Pictures in the data must not be copied, but everything else should be output exactly.

- Opening Delimiter -

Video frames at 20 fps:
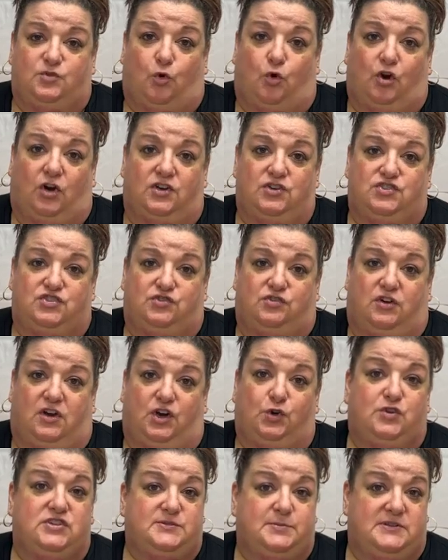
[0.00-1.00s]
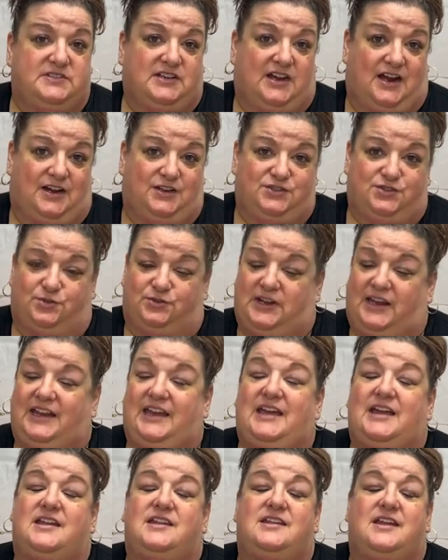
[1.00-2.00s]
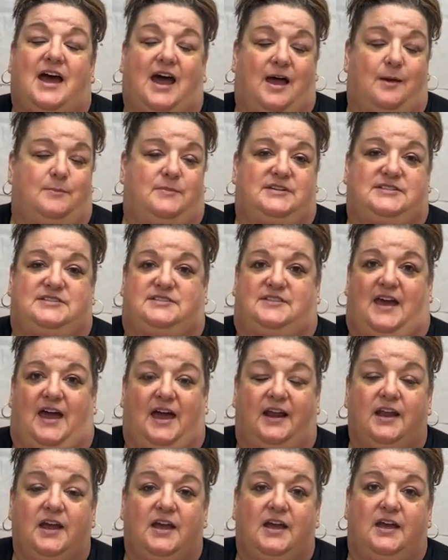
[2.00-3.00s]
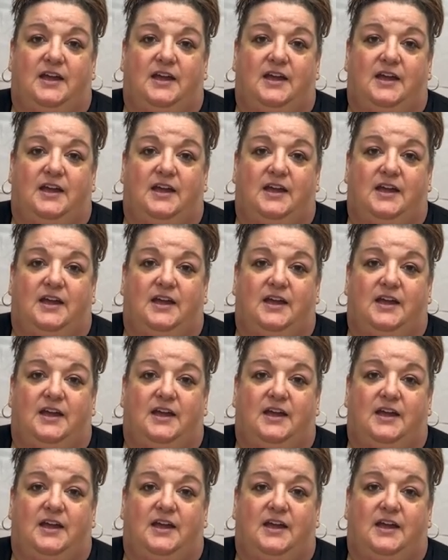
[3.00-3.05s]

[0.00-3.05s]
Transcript: orchestra Christmas concert. I cannot miss that.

- Closing Delimiter -

= Exercise answer =
Video frames at 20 fps:
[0.00-1.00s]
[1.00-2.00s]
[2.00-3.00s]
[3.00-3.05s]

[0.00-3.05s]
Transcript: orchestra Christmas concert. I cannot miss that.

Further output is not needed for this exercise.